Washington, D.C., April 23, 2013 – In a lawsuit challenging over-reaching greenhouse gas regulations, the Competitive Enterprise Institute joined the Southeastern Legal Foundation, a host of lawmakers and several companies in asking the U.S. Supreme Court to review the D.C. Circuit Court of Appeals’ ruling that upheld EPA.

The case involves a 2009 finding by President Obama’s EPA that carbon dioxide emissions endanger public health under the terms of the Clean Air Act.

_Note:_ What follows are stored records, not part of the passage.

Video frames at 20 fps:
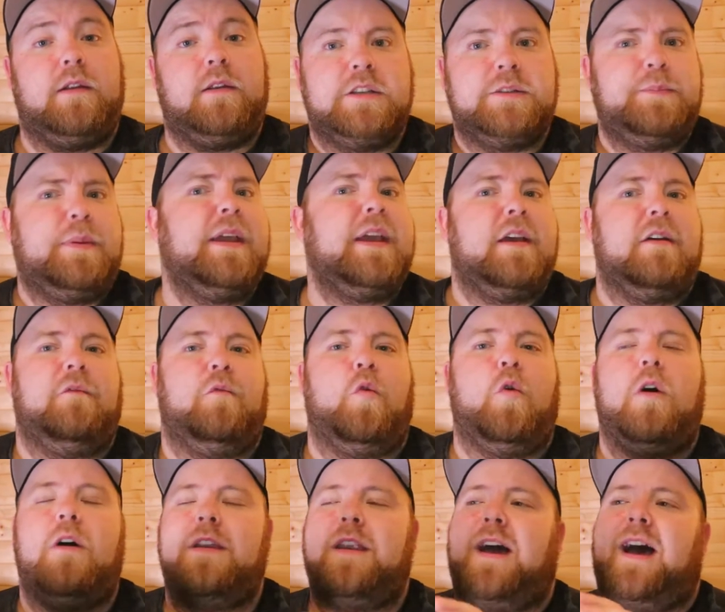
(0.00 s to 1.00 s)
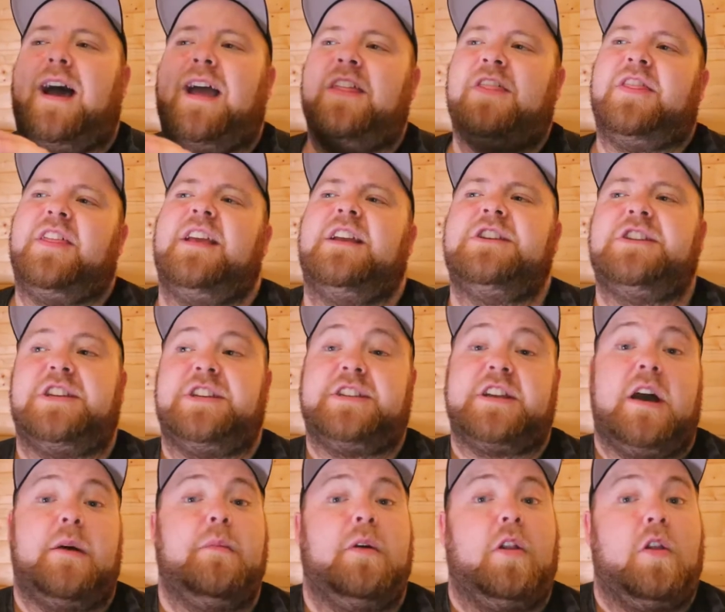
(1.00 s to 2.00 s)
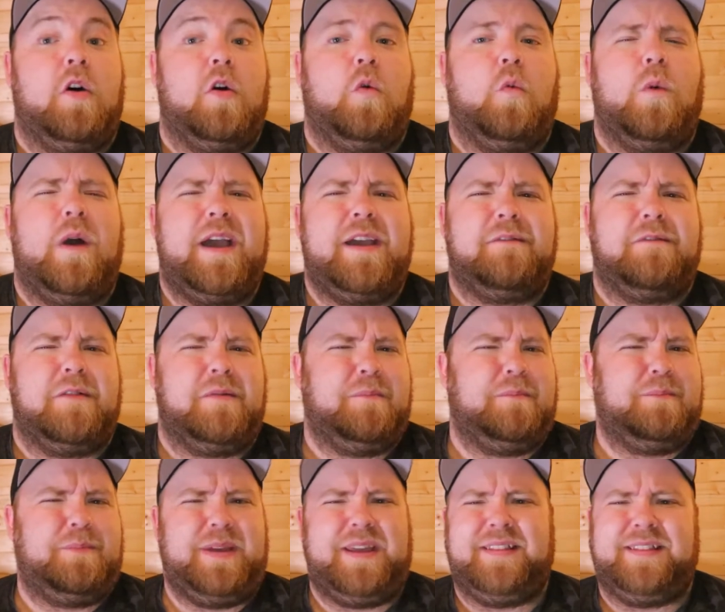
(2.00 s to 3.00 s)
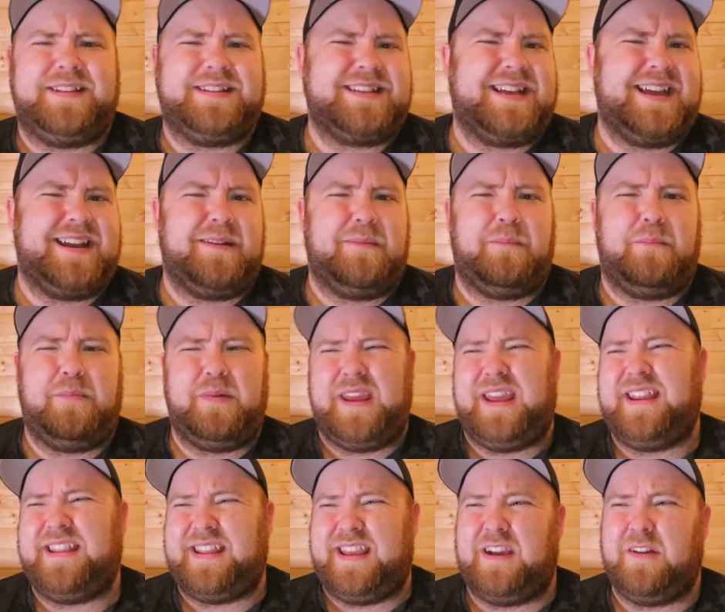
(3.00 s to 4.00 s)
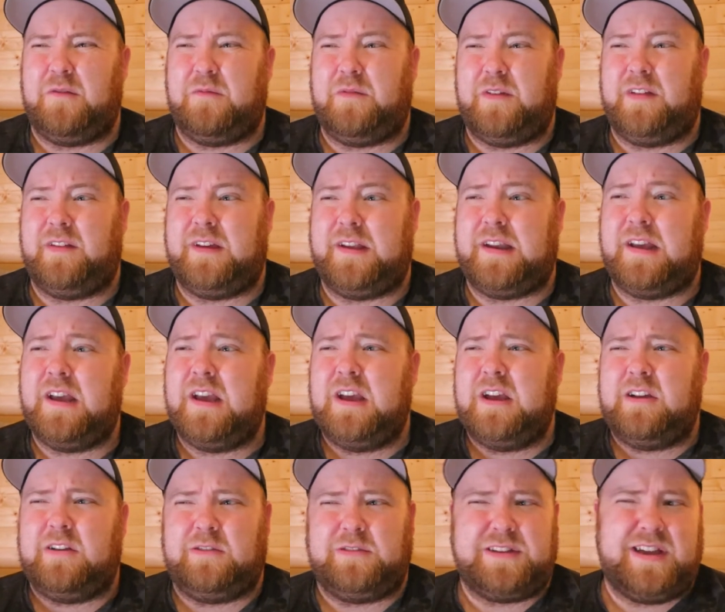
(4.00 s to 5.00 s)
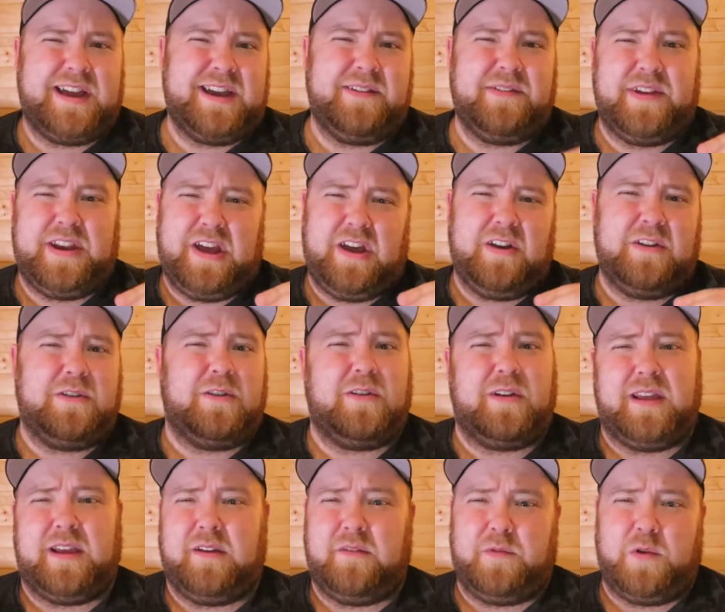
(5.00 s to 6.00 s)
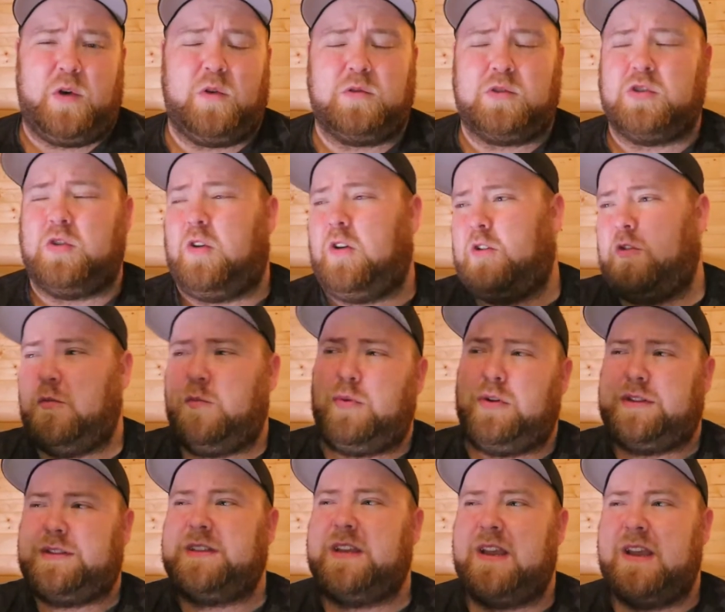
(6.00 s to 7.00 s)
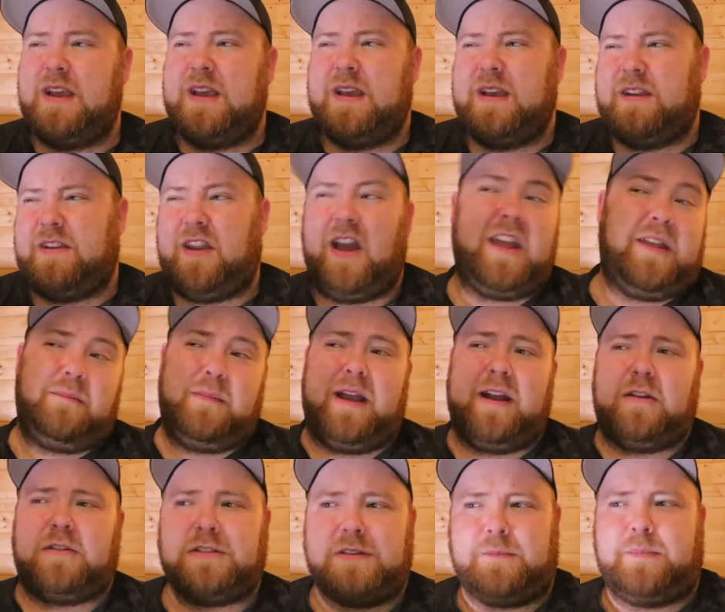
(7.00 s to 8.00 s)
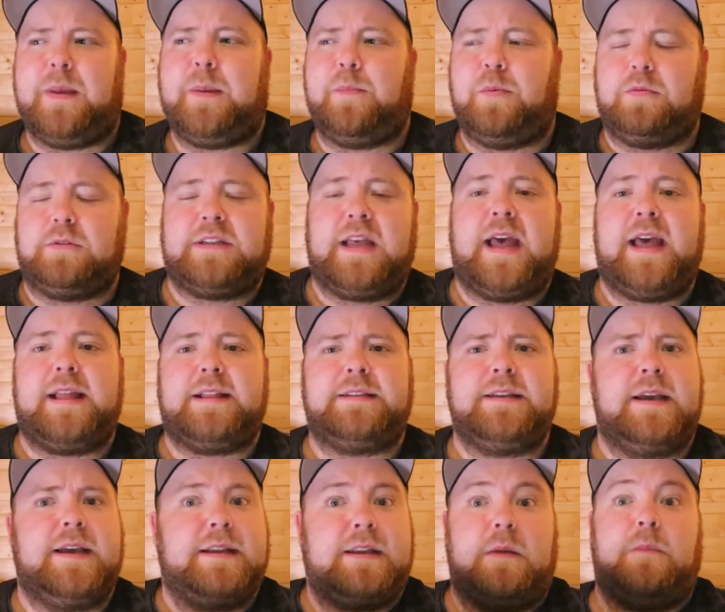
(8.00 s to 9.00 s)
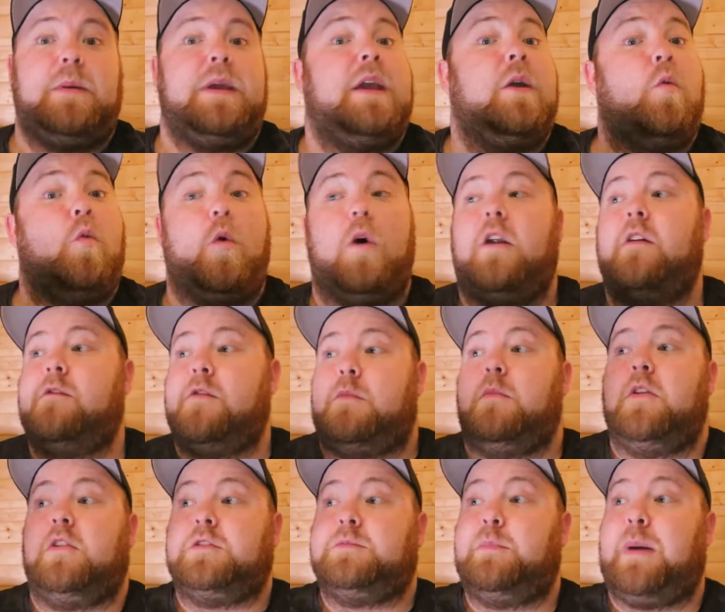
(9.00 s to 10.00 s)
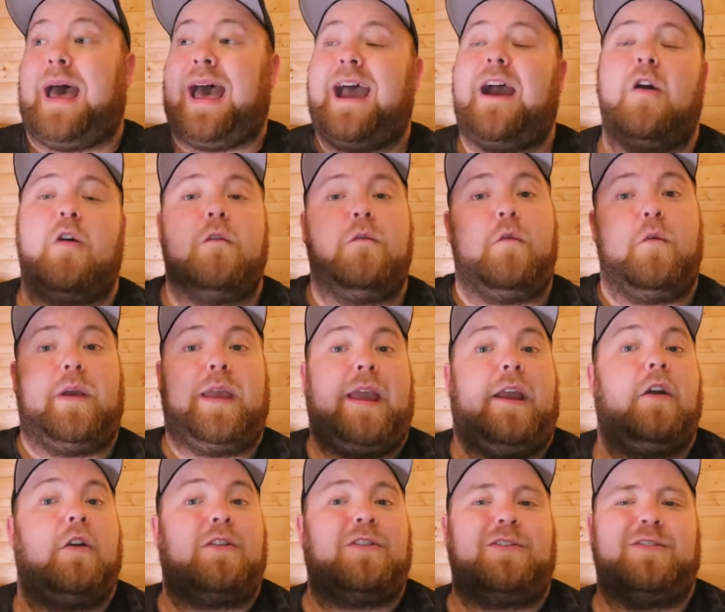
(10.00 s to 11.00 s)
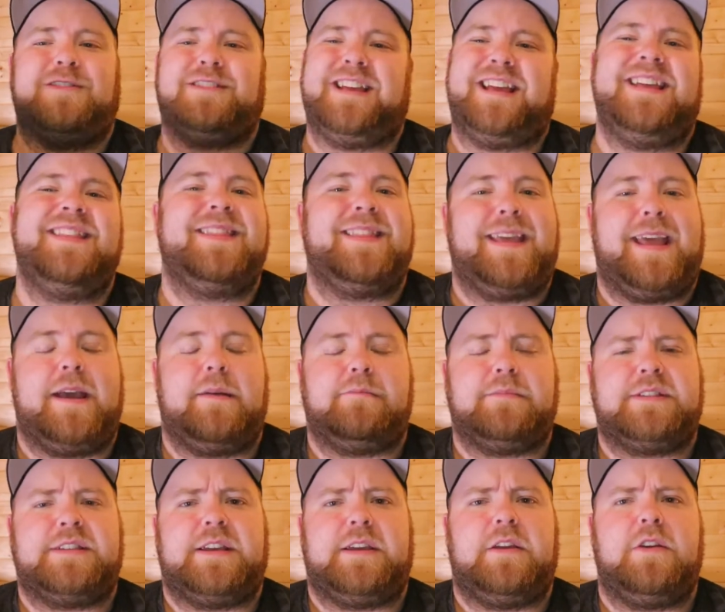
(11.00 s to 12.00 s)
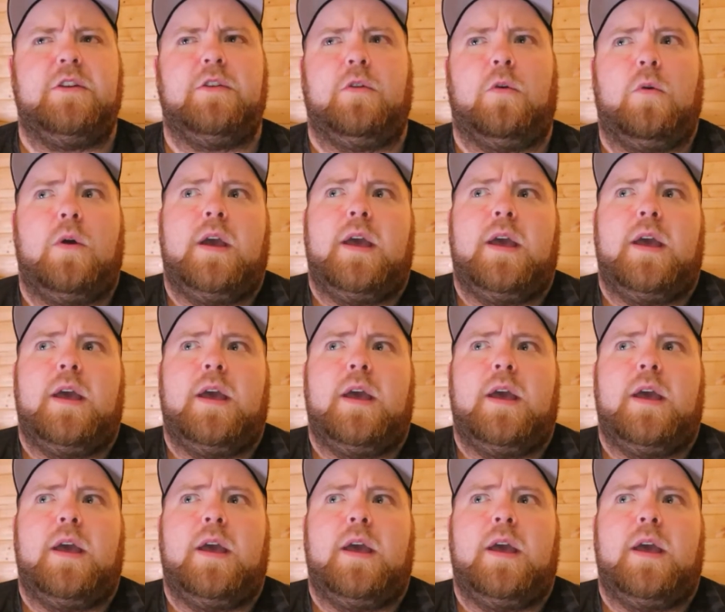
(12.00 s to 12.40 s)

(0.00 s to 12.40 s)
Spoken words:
Speaking of Wanda, I think she's come a long way from being this kind of B-tier villain who's kind of an underling of Ultron who puts nightmares in people's heads to being one of the most powerful characters in the MCU.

Based on that finding, EPA has promulgated massive regulations restricting CO2 for new motor vehicles and countless types of businesses.

EPA’s actions were challenged in court on the grounds they were unauthorized by statute and that EPA’s scientific assessments were arbitrary and capricious, especially in light of the Climategate revelations, email conversations disclosed in late 2009 that raised new questions and doubts about the scientific basis for those actions. But last June, a D.C. Circuit panel ruled in the agency’s favor, relying in large part on the Supreme Court’s 5-4 decision in  Massachusetts v. EPA in 2007. That case held that greenhouse gases fall within regulatory purview of the Clean Air Act.  The panel also deferred to EPA’s treatment of global warming science. In December, the full circuit ruled against rehearing the case en banc, but two judges issued powerful dissents from that decision.”

“This most massive regulatory regime in American history deserves the highest level of judicial scrutiny. We hope it receives it,” said Sam Kazman, CEI General Counsel.

The petition asks the Supreme Court to consider whether EPA can regulate greenhouse gases under the Clean Air Act when doing so requires a regulatory regime so huge that the agency itself must rewrite the underlying law. The petition also seeks review of the lower court’s perfunctory upholding of EPA’s “science,” given the admitted uncertainty and lack of independent agency judgment that went into it.